Der Nobelpreis

Das Paradoxon der Abschreckung ist ein Pulverfass

Bertha von Suttner war nur zwei Wochen im Dienst als Privatsekretärin bei Alfred Nobel, woraus eine lebenslange tiefe Freundschaft -dokumentiert in Briefen – wurde zwischen dem Dynamit-Erfinder und der Pazifistin, die mit ihrer Schrift „Die Waffen nieder“ großes Aufsehen erregte. Alfred Nobel wurde vom schwedischen König abberufen, wodurch ihre platonische Liebe zu Alfred Nobel durch Heirat mit Arthur von Suttner ausgesetzt  wurde. Alfred Nobel hat seinen Weggang später zutiefst bedauert. Beide liebten die Bücher und verstanden sich auf Anhieb, teilten denselben Humor und waren Seelenverwandte. Dass die Erfindungen für den Krieg instrumentalisiert wurden, war Alfred Nobel nicht recht. Er war Wissenschaftler und experimentierte mit Stoffen, die für den Berg- und Tagebau gedacht waren und nicht für die Zerstörung von Leben. Bertha von Suttner erlebte den russisch-türkischen Krieg und seine Grauen unmittelbar und wurde so für dieses Leiden sensibilisiert, die sie in ihrer journalistisch Arbeit thematisierte.

Bertha von Suttner und Alfred Nobel verabscheuten die Dummheit. Krieg ist die Abwesenheit der Vernunft und löst kein einziges Problem. Deshalb investierte Nobel sein Vermögen in die Vermeidung von Krieg und der Instrumentalisierung seiner Erfindungen für militärische Zwecke.. Ähnlich erging es auch Einstein, wodurch sich die Frage stellt, was die Entwicklung von Waffen angeht, die darauf aus sind, möglichst viele Menschen  zu töten, anstatt den Krieg als etwas zu Grausames zu verhindern. Wir leben heute mit der Bedrohung durch Atomwaffen mit enormer Reichweite der Zerstörungskraft. Beiden Wissenschaftlern lag an der Abschreckung wegen dieser Folgen für die Menschheit. Die derzeitigen Waffen könnten die ganze Welt vernichten, werden aber nicht aufgegeben , sondern als permanente Drohung erhalten. Der Mensch ist in seinem Wesen eben kriegerisch und weniger pazifistisch – so zumindest sieht es die Politik. Der Frieden ist eher ein Sitz auf dem Pulverfass und damit keine Selbstverständlichkeit. Wir sind abhängig von einer Weltvernunft, die das Schlimmste verhindern muss und nie wieder zu Atomwaffen greift. Aber die Erfindungen von Alfred Nobel werden in Kriegen dieser Welt eingesetzt und verursachen großen Schaden.
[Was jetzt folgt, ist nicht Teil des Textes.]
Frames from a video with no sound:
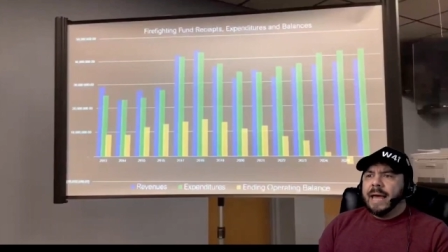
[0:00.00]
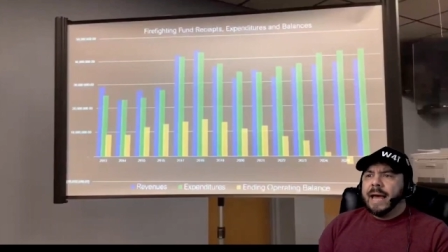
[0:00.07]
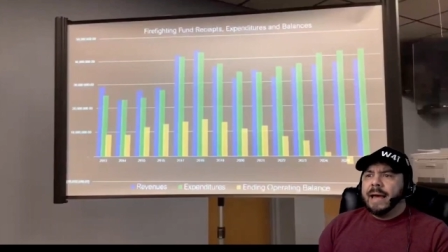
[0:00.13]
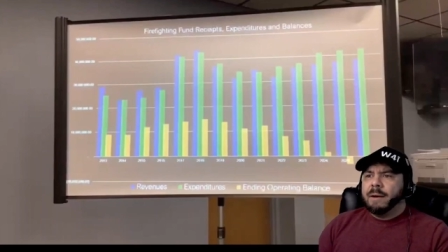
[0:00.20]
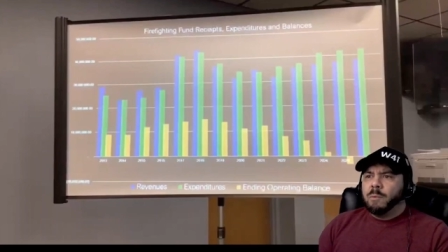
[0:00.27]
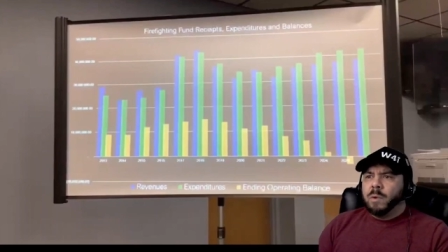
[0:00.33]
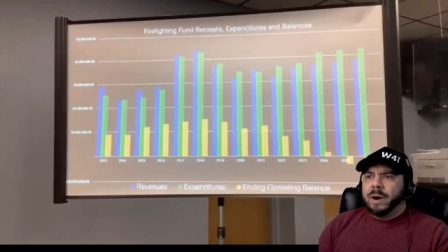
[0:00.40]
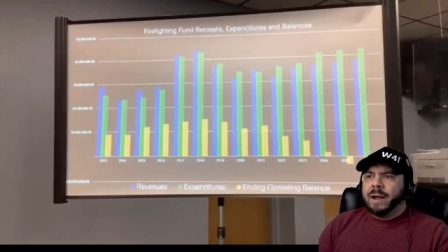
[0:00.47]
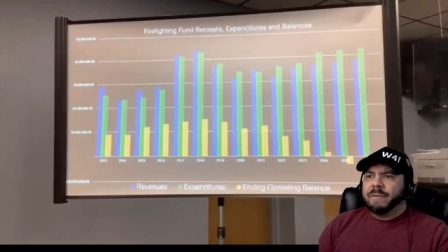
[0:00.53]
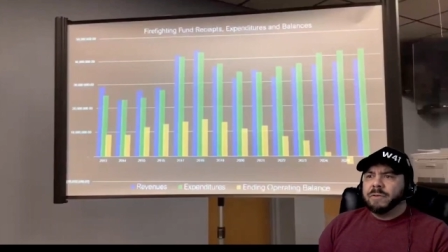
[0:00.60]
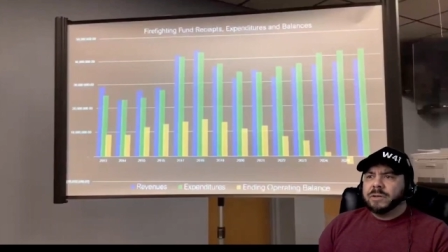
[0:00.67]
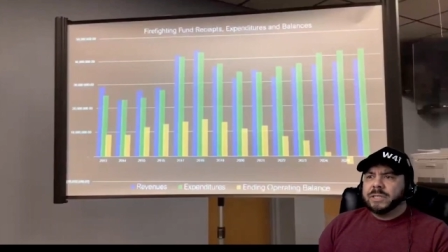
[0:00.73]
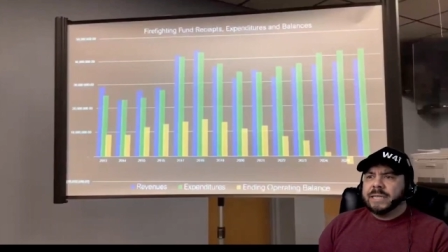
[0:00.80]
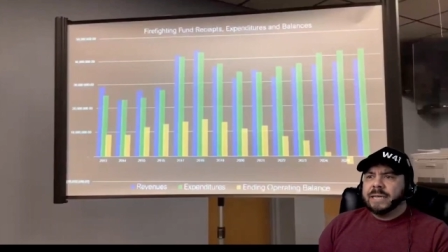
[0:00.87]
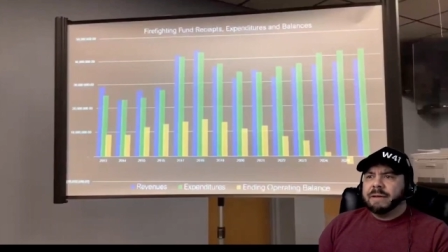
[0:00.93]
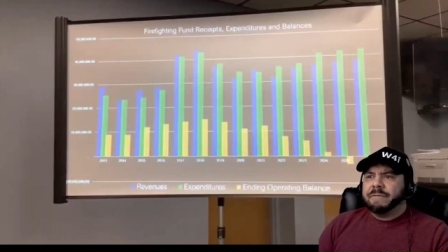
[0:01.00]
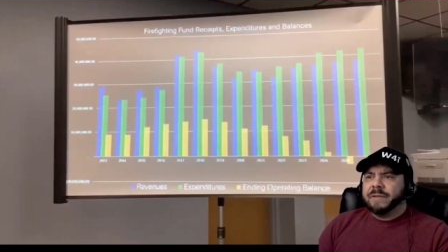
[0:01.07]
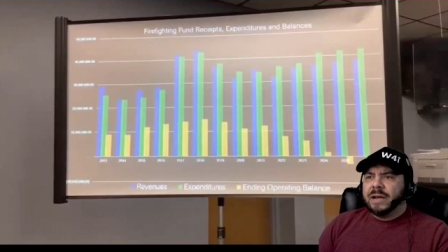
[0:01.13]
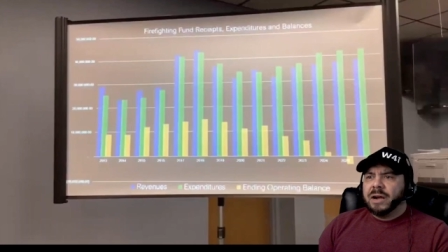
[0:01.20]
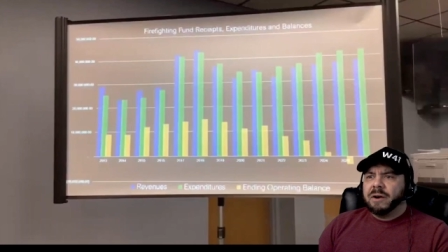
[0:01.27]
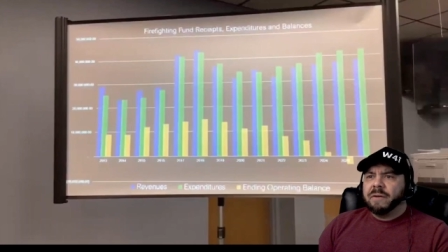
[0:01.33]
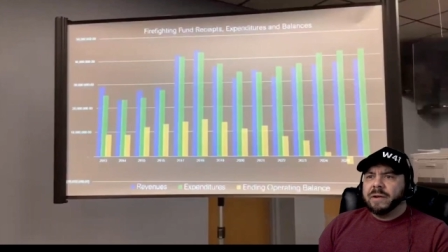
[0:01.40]
whatever TIF
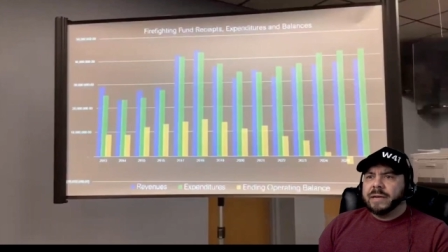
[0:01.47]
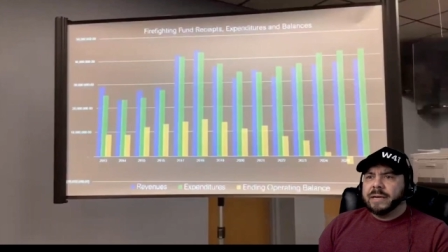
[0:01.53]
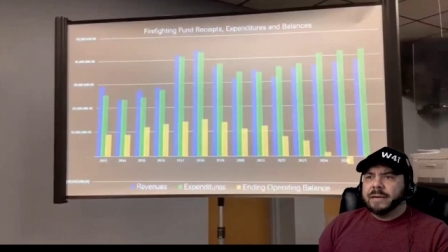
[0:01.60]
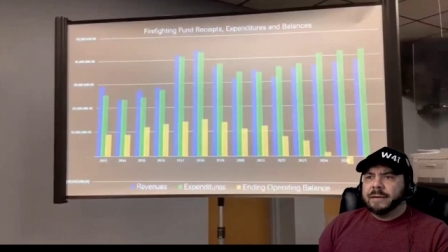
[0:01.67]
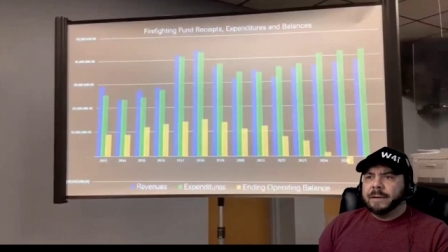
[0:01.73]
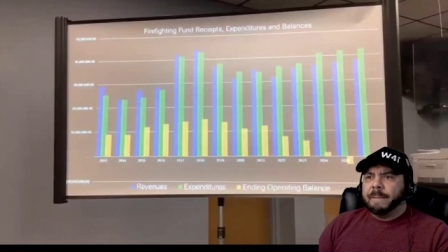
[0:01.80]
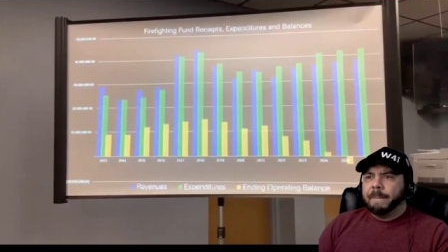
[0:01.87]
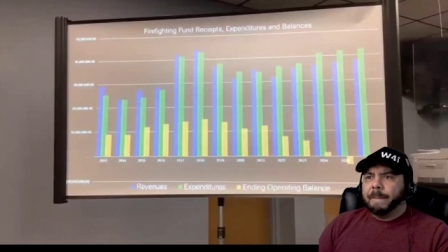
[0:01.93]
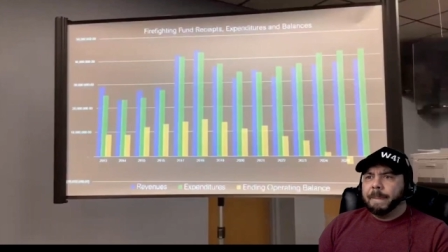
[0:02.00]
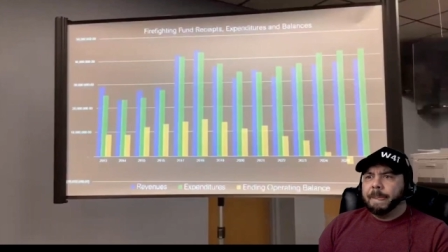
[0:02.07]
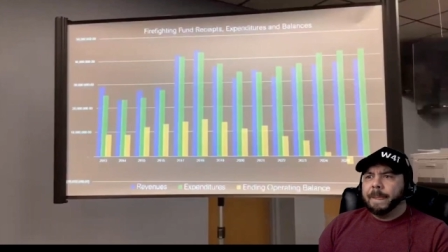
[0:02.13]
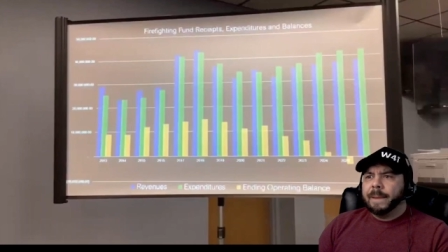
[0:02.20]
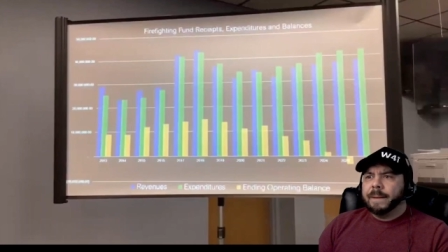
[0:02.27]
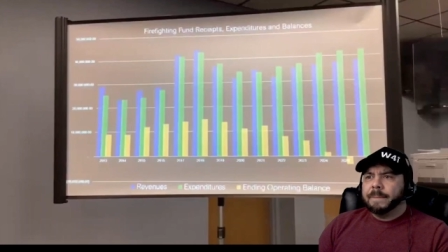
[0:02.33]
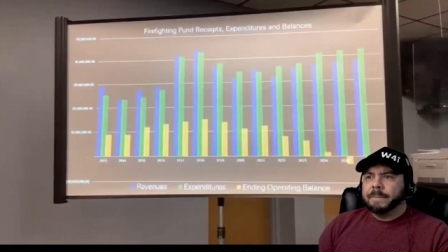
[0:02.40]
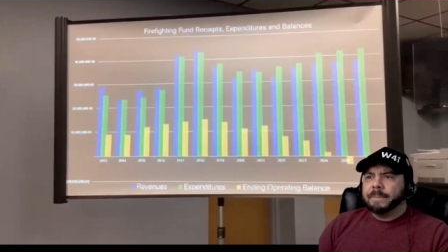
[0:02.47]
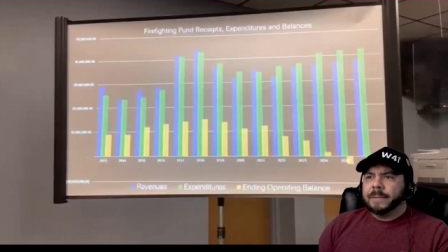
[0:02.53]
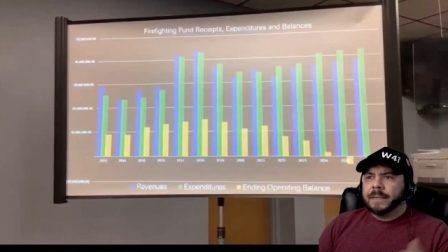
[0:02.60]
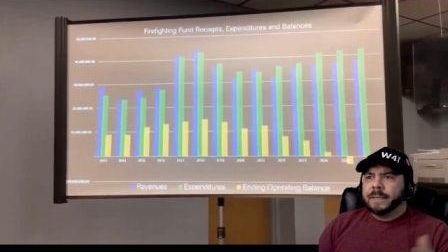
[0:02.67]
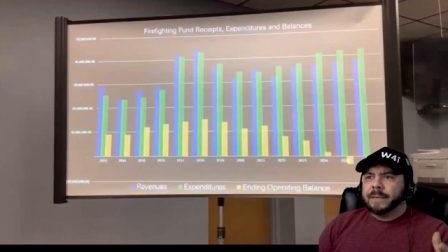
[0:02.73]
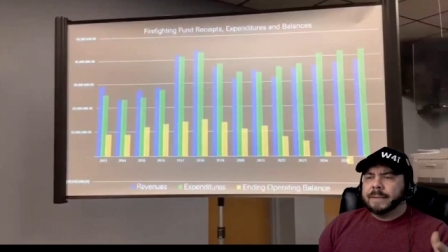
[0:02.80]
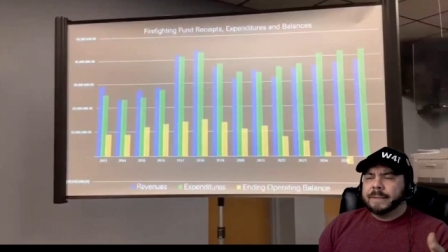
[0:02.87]
area
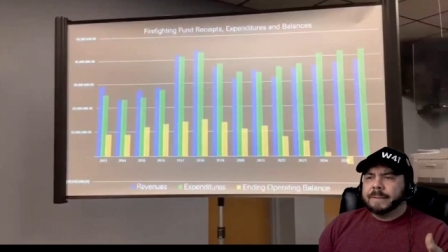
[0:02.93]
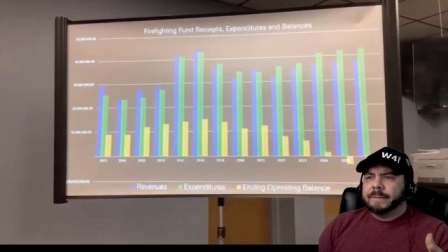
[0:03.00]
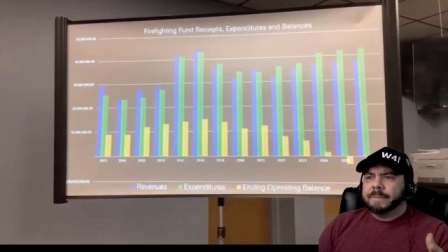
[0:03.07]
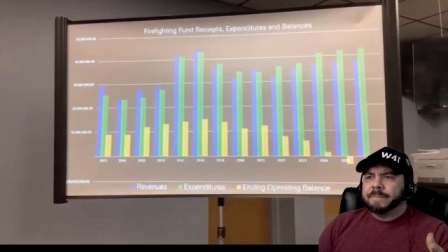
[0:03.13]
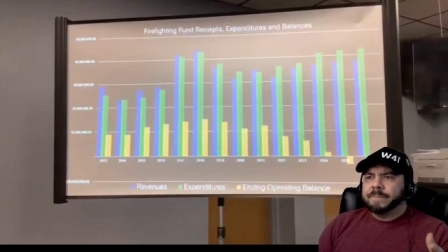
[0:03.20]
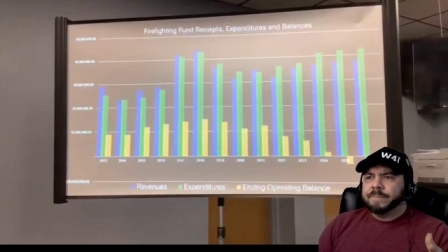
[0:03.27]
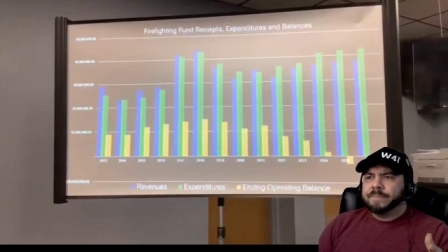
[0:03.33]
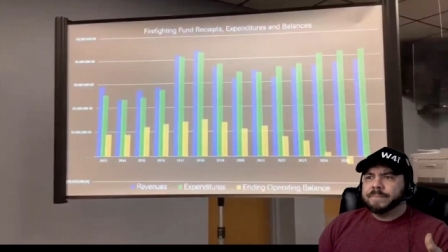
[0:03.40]
um,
Das Paradox besteht darin, dass 1905 der Nobelpreis für Frieden an Bertha von Suttner ging – gestiftet von Alfred Nobel, der sich damit gegen den Einsatz von Nitroglycerin für Kriegszwecke ausgesprochen hatte und die Friedensbewegung damit unterstützte. Die Stiftung konnte aber nicht den Verbot ausrichten. In gewisser Weise wird der wirtschaftliche Reichtum durch die Herstellung von Dynamit für die Finanzierung des Friedensnobelpreises herangezogen, was  ziemlich widersinnig ist. Mit Waffen wird ein Milliardenvermögen stabilisiert, deren Abschreckungspotenzial heute gegen Null geht. Es bleibt die Frage, wann es einen Nobelpreis für die Abschaffung von Waffen geben wird. Dafür muss sich Politik und Gesellschaft evolutionieren. Bisher ist sie primitiv, was die Austragung von Gegensätzen betrifft. In der Relativierung der Synthese liegt alle Hoffnung auf Bereinigung von Konflikten gegen die Schwarz-Weiß-Malerei. Weder reiner Kommunismus noch reiner Kapitalismus sind die Heilsbotschaften für unser Zusammenleben. Extreme gefährden den Frieden. Wir sind angehalten, uns zu verständigen in einem immer währenden Annäherungsprozess auch an die Wahrheit. Die freundschaftliche Liebe zwischen Bertha von Suttner und Alfred Nobel war erst der Anfang einer weitreichenden Fragestellung, was den Frieden wirklich sichert.